--- START ---

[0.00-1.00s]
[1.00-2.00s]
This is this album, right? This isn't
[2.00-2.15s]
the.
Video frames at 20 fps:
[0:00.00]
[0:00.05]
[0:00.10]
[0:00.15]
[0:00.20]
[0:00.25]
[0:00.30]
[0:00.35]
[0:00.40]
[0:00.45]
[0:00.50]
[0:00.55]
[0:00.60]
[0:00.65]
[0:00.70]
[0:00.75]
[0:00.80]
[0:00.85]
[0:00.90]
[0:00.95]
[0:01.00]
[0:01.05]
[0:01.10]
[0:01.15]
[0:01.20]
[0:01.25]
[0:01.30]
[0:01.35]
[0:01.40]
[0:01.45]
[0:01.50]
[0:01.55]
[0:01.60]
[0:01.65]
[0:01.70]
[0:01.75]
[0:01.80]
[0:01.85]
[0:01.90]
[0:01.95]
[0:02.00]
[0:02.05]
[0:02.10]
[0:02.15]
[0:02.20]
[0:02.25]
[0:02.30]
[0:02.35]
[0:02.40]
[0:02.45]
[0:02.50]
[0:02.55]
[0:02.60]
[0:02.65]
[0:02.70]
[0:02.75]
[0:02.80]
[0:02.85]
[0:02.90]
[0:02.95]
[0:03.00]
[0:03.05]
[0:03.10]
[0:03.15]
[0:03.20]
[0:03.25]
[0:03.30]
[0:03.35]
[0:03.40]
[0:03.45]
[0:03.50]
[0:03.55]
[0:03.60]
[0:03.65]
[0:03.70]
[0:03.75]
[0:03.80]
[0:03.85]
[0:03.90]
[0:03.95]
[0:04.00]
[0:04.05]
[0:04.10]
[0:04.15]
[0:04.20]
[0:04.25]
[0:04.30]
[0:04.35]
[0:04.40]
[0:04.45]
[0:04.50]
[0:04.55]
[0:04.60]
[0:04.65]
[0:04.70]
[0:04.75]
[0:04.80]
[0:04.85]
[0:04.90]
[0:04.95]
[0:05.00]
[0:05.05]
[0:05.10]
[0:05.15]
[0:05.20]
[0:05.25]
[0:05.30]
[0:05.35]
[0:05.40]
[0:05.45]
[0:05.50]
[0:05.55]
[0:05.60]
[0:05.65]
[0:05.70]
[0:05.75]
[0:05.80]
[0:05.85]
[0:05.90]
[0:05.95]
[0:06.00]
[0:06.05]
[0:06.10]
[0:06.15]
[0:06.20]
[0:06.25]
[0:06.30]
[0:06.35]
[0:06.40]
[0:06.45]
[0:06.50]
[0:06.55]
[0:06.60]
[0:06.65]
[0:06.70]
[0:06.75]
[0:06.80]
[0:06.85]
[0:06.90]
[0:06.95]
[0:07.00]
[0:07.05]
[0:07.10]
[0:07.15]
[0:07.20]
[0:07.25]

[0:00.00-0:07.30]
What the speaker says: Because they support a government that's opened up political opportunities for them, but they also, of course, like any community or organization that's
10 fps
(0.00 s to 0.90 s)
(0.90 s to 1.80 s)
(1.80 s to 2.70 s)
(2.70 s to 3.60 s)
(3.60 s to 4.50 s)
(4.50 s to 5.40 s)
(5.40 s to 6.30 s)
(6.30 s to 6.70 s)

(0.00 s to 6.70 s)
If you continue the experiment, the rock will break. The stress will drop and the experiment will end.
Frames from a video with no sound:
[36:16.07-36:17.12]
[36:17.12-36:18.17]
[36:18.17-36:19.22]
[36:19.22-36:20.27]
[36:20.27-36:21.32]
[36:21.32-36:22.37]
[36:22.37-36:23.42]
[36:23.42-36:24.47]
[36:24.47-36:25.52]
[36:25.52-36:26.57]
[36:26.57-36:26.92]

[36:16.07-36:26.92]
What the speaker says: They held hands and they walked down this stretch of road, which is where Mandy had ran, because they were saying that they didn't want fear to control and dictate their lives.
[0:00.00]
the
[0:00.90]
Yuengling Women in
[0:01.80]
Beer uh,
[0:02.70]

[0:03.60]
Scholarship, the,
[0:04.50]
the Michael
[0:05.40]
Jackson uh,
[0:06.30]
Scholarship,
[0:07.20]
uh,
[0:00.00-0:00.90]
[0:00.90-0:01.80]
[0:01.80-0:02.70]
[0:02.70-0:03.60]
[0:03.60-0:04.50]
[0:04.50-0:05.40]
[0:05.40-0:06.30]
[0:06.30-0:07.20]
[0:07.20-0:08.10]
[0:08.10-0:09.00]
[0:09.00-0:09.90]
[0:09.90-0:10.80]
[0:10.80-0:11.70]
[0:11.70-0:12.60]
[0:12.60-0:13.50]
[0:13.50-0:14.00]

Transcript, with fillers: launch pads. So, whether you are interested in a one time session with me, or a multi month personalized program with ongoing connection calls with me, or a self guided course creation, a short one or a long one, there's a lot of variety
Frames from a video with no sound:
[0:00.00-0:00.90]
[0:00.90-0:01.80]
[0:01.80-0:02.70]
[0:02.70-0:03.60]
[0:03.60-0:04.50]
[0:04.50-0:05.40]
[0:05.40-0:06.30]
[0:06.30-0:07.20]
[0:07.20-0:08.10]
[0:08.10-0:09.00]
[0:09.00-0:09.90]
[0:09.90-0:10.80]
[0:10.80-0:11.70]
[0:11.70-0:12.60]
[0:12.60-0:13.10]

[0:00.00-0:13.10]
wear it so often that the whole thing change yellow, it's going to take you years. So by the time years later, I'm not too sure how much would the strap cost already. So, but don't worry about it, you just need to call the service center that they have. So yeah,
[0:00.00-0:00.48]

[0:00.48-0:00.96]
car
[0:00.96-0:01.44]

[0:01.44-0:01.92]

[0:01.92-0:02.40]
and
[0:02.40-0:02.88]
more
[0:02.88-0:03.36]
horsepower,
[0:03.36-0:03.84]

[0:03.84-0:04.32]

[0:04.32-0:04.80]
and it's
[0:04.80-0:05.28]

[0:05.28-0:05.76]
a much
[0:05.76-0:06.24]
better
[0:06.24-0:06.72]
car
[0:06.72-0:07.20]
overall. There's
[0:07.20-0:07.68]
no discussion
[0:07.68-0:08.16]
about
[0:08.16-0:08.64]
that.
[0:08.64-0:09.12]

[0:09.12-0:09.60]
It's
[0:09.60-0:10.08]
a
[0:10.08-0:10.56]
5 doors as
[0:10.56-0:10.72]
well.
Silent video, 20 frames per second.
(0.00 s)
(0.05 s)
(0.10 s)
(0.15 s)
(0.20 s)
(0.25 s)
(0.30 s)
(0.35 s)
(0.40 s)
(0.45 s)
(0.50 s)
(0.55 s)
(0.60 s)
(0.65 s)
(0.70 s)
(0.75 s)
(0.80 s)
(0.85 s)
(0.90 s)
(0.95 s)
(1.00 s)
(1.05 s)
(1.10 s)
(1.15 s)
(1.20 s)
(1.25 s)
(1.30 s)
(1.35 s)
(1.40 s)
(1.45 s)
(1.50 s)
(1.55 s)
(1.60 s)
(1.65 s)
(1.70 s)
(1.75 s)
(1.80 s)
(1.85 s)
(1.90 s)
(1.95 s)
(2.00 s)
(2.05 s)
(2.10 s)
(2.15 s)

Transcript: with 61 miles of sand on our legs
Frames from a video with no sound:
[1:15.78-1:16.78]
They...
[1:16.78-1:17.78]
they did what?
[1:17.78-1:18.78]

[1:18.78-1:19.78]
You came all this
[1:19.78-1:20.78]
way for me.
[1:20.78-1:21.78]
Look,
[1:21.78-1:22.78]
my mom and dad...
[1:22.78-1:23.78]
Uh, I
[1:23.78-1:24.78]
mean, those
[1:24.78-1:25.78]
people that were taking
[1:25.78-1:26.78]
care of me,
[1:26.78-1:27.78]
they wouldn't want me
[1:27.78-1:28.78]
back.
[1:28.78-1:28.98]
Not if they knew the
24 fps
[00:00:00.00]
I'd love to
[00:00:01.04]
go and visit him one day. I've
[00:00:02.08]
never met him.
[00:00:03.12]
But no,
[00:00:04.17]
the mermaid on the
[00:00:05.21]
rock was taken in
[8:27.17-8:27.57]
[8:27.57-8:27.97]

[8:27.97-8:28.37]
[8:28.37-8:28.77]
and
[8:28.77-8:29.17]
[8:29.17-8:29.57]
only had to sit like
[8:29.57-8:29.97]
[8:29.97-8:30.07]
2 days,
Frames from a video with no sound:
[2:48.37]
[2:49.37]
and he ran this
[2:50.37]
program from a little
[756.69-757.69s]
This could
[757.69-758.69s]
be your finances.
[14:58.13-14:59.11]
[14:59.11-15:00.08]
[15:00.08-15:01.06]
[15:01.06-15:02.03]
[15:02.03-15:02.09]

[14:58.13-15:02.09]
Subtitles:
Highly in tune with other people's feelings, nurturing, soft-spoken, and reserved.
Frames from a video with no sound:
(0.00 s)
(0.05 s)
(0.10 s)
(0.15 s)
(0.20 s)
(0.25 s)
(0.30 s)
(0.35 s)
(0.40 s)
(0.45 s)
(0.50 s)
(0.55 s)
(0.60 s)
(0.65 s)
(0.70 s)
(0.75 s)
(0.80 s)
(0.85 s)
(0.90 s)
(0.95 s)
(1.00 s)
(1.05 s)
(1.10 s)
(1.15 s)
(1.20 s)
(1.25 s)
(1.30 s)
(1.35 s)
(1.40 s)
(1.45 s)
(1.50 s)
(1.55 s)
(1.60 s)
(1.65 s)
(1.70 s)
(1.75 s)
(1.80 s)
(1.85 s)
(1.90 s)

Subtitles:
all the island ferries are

--- END ---

- _What to do_
Please go through the listing and return each line that has "speaker" in it.

- _Final answer_
What the speaker says: Because they support a government that's opened up political opportunities for them, but they also, of course, like any community or organization that's
What the speaker says: They held hands and they walked down this stretch of road, which is where Mandy had ran, because they were saying that they didn't want fear to control and dictate their lives.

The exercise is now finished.